E ciò sulla base del principio secondo cui l'art. 185 c.p. si configura come "integrazione dell'art. 2043 c.c.", rappresentando (Sez. 6, n. 33519 del 04/05/2006, Acampora, Rv. 234394-01, in motivazione) "lo spartiacque tra risarcimento e pena" e sancendo che, anche in costanza di reato, affinché dal fatto illecito scaturisca l'obbligazione risarcitoria, è necessario un danno civilisticamente inteso.
La doglianza, che riporta, ancora una volta, l'inciso contestato alla tematica dell'errore sul fatto, svincolandola dal tenore complessivo del provvedimento, è pertanto inammissibile.

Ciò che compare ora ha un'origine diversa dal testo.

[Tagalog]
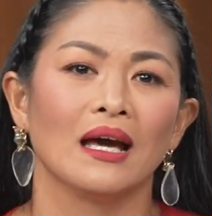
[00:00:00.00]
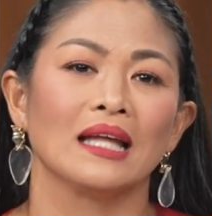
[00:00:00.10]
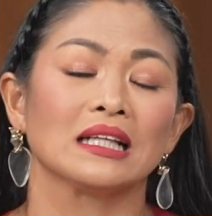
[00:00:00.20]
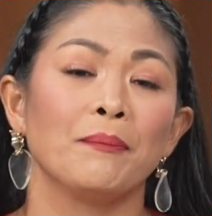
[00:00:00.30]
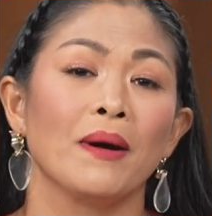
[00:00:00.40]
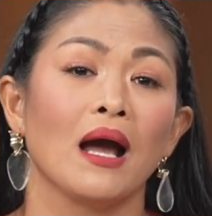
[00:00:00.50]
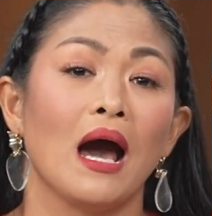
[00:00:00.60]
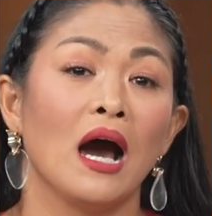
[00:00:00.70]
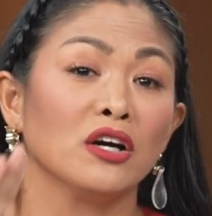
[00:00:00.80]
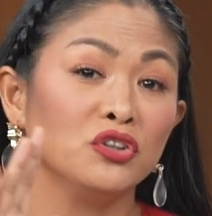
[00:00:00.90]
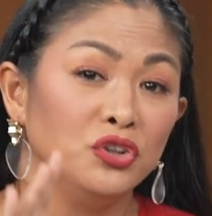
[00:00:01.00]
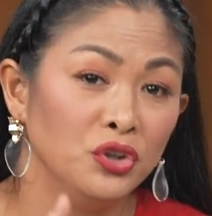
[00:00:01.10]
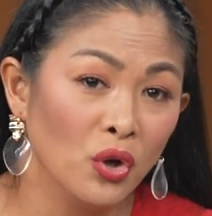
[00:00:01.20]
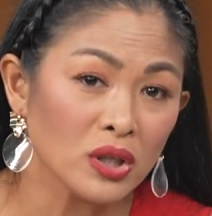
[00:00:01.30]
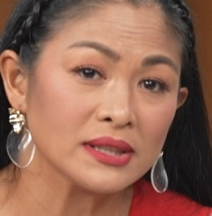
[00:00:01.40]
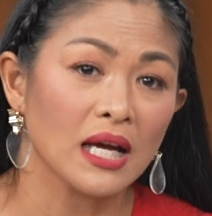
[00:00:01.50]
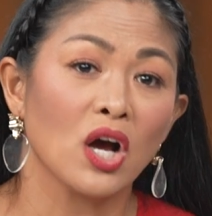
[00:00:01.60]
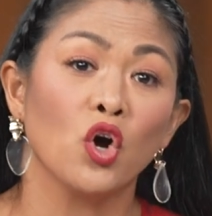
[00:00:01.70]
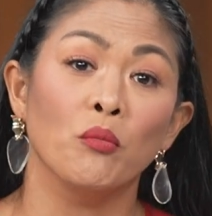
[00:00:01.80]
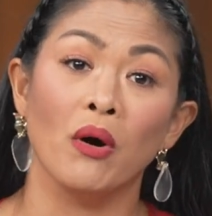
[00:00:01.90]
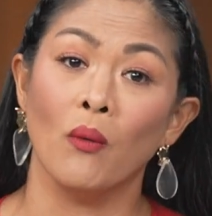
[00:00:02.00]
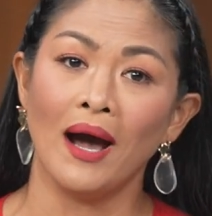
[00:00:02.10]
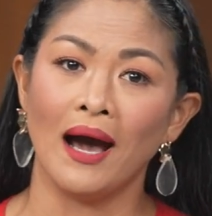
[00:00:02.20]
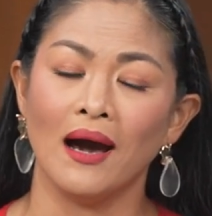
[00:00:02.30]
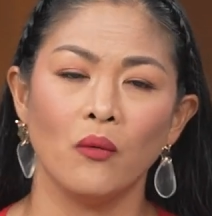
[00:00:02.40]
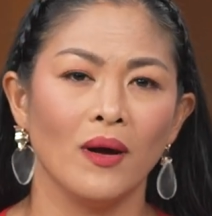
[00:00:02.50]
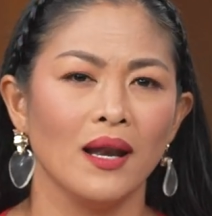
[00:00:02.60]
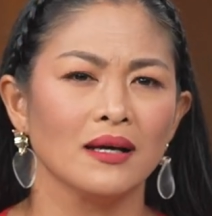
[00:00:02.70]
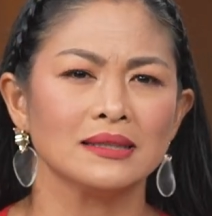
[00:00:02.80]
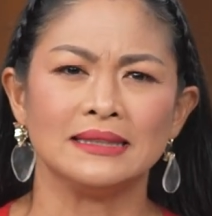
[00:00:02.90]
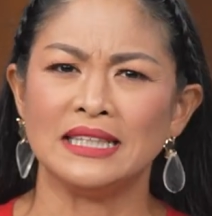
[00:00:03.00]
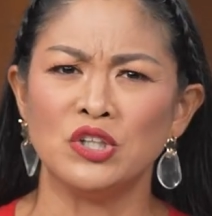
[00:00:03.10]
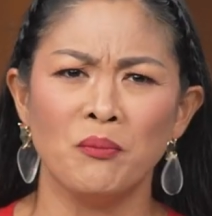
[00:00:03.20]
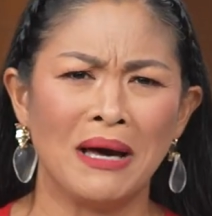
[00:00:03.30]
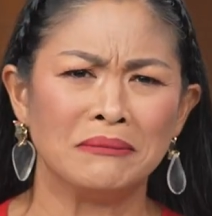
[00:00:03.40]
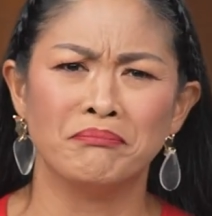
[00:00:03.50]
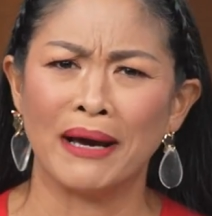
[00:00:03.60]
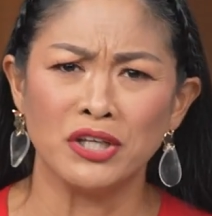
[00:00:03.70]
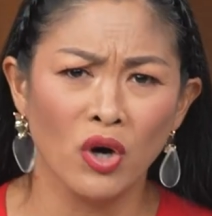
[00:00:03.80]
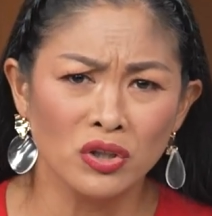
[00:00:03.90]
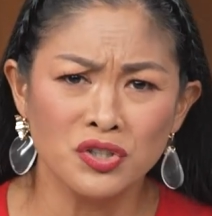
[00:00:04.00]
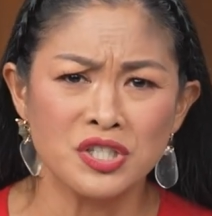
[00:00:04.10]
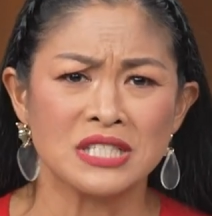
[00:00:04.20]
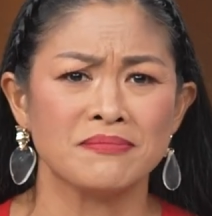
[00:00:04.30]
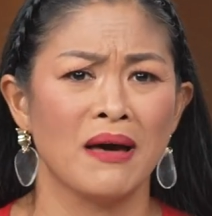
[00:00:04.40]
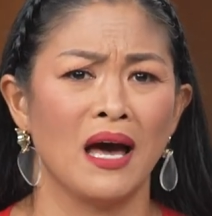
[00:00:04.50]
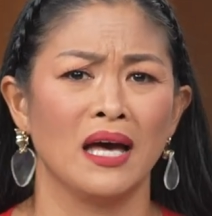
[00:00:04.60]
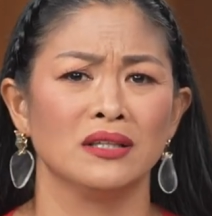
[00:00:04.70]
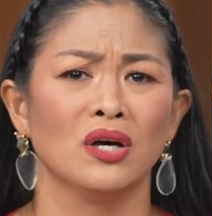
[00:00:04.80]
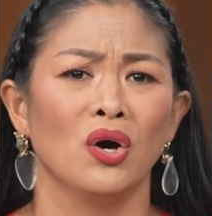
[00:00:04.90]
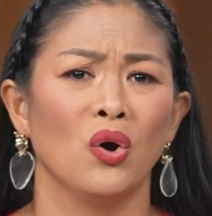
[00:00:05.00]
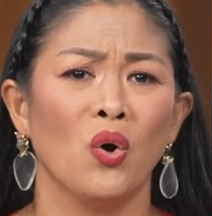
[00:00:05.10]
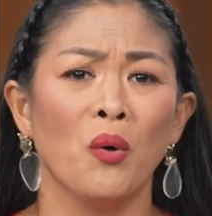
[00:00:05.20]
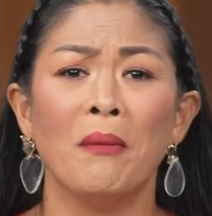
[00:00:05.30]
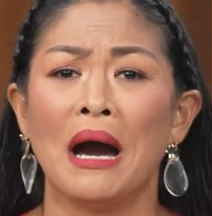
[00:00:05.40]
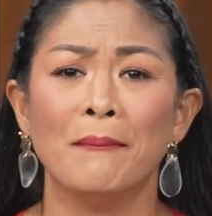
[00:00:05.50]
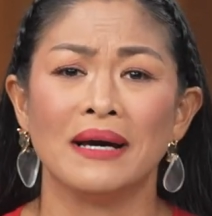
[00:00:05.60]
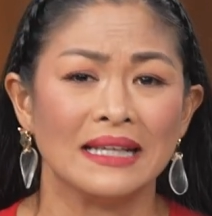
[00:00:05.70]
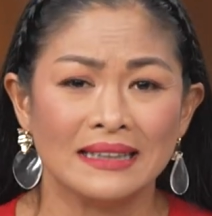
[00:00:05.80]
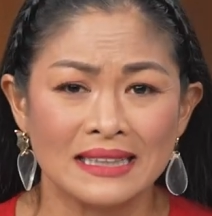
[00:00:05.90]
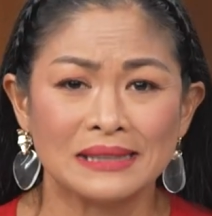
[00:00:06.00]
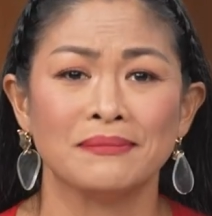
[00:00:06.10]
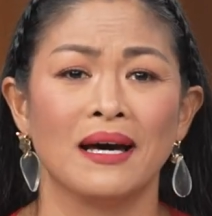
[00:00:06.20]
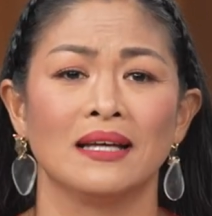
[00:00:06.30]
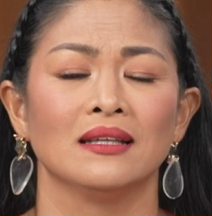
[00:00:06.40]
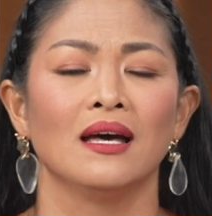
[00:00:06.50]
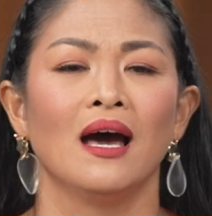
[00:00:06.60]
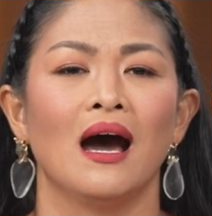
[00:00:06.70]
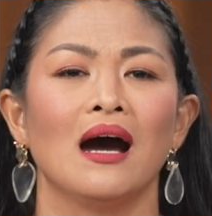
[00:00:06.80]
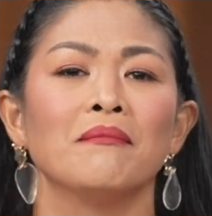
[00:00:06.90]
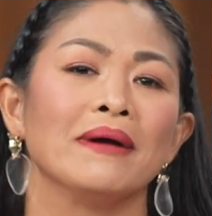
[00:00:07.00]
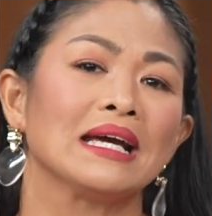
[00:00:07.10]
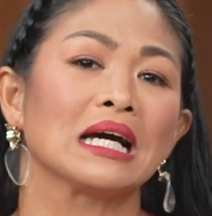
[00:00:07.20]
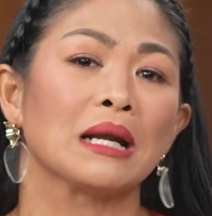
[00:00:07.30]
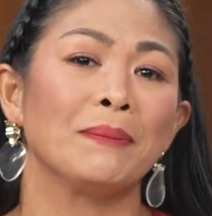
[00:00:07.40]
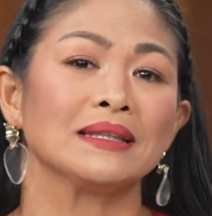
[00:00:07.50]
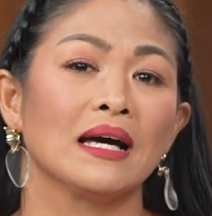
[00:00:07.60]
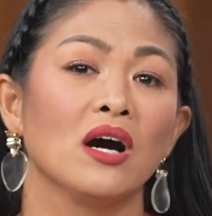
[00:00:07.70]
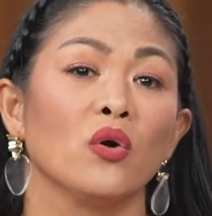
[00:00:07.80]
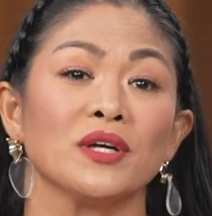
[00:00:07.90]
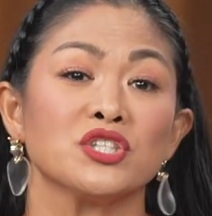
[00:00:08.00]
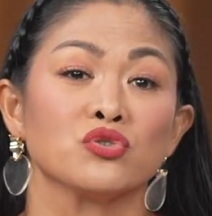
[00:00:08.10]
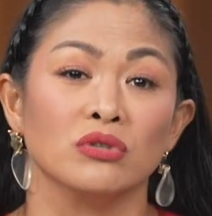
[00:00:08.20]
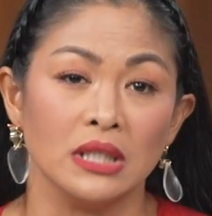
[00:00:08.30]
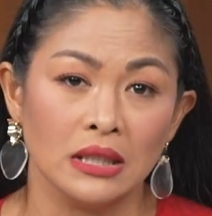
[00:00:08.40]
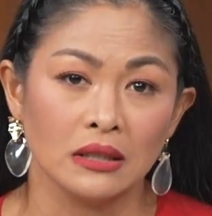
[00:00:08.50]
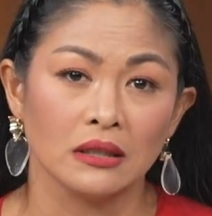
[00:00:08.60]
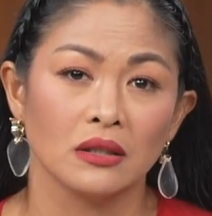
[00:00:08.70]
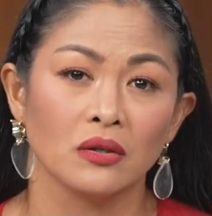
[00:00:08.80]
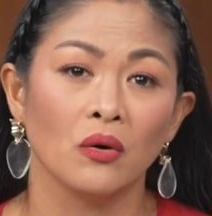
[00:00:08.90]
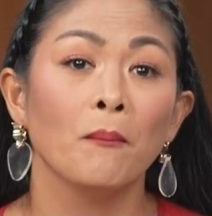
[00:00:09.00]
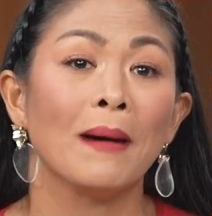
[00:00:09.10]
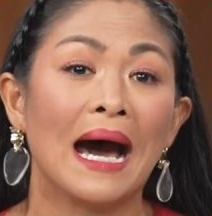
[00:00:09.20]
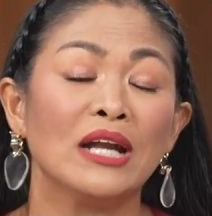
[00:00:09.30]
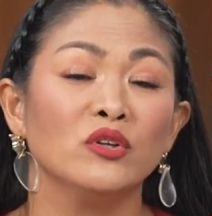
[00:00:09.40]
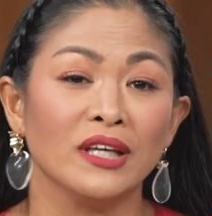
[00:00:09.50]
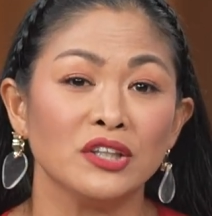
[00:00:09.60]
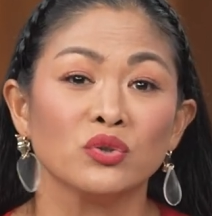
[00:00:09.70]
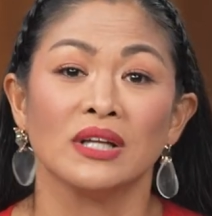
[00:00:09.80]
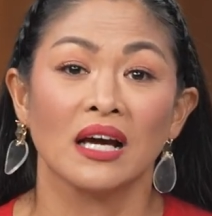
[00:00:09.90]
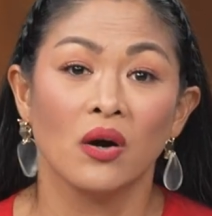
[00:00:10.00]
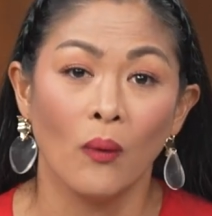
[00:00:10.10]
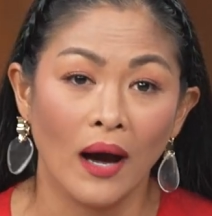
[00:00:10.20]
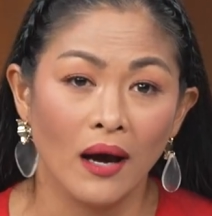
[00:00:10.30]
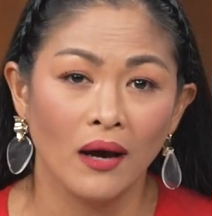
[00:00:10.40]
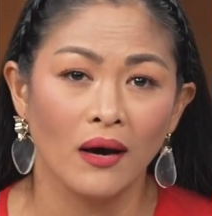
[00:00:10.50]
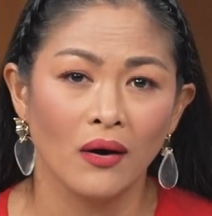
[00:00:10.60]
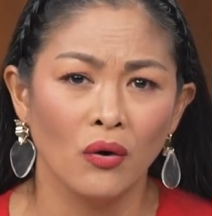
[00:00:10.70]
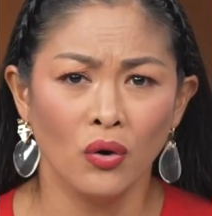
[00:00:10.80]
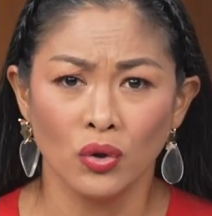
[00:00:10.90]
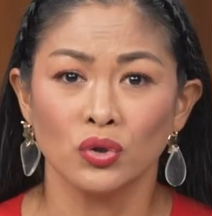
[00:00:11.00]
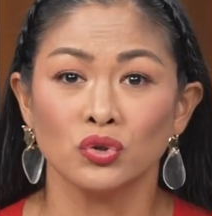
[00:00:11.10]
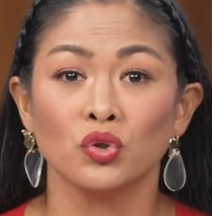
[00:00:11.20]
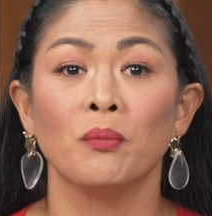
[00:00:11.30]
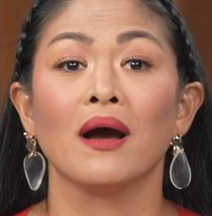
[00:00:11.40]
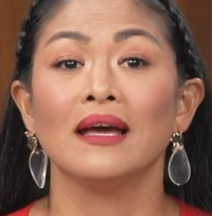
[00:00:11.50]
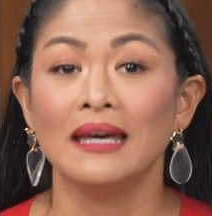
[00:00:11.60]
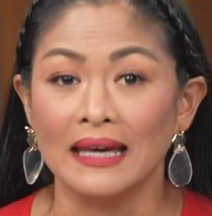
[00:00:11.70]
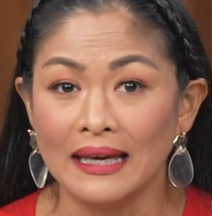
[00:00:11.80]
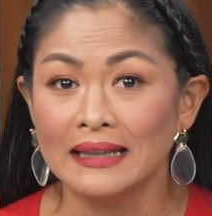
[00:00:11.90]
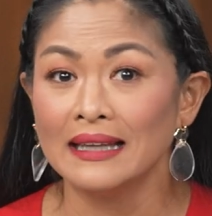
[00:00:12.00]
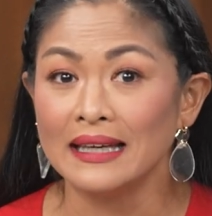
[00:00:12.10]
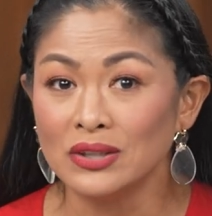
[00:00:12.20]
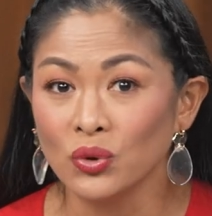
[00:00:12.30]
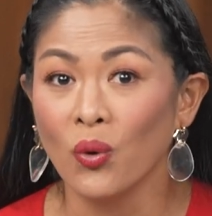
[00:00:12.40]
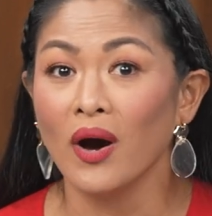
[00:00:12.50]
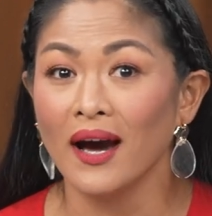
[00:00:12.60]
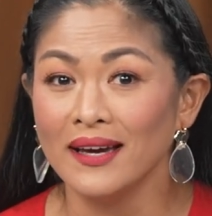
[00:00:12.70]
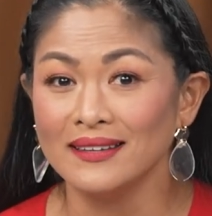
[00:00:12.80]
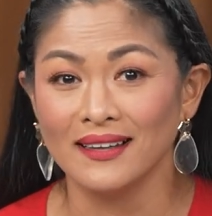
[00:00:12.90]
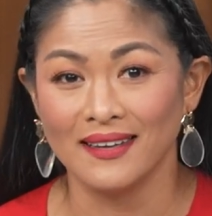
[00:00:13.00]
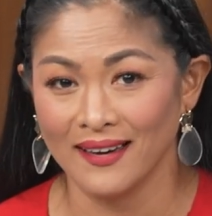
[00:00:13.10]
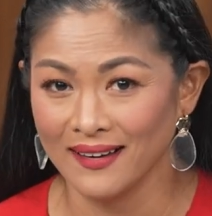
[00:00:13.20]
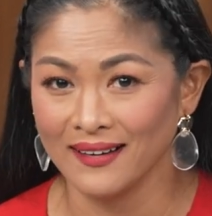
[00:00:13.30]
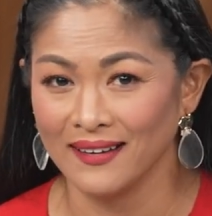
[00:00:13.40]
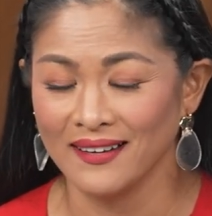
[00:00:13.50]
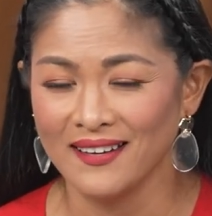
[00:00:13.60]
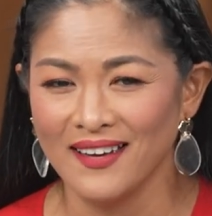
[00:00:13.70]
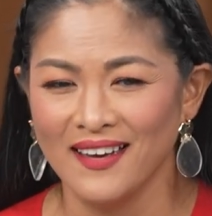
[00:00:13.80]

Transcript: At kapag ang Diyos ang gumawa, walang sino man, biologist man o mga marites man, ang may karapatang questionin kung paano niya ito nagawa. Oh, tumanggi na ito ay nangyari.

4. Il ricorso deve pertanto essere dichiarato inammissibile.
Alla declaratoria dell'inammissibilità consegue, a norma dell'art. 616 cod. proc. pen., l'onere delle spese del procedimento. Tenuto altresì conto della sentenza 13 giugno 2000, n. 186, della Corte costituzionale e rilevato che, nella fattispecie, non sussistono elementi per ritenere che "la parte abbia proposto il ricorso senza versare in colpa nella determinazione della causa di inammissibilità", alla declaratoria dell'inammissibilità medesima consegue, a norma dell'art. 616 cod. proc. pen., l'onere del versamento della somma, in favore della Cassa delle ammende, che il Collegio ritiene di fissare, equitativamente, in Euro 3.000,00.
5. L'imputato deve altresì essere condannato alla rifusione delle spese di rappresentanza e difesa sostenute nel presente giudizio dalla parte civile, che il Collegio liquida in complessive Euro 2875,00, oltre accessori di legge, come da nota spese.
P.Q.M.
Dichiara inammissibile il ricorso e condanna il ricorrente al
pagamento delle spese processuali e della somma di Euro tremila in
favore della Cassa delle Ammende.
Condanna, inoltre, l'imputato alla rifusione delle spese di rappresentanza e difesa sostenute nel presente giudizio dalla parte civile, che liquida in complessive Euro 2875,00, oltre accessori di legge.
Conclusione
Così deciso il 24 settembre 2024.
Depositato in Cancelleria il 28 ottobre 2024.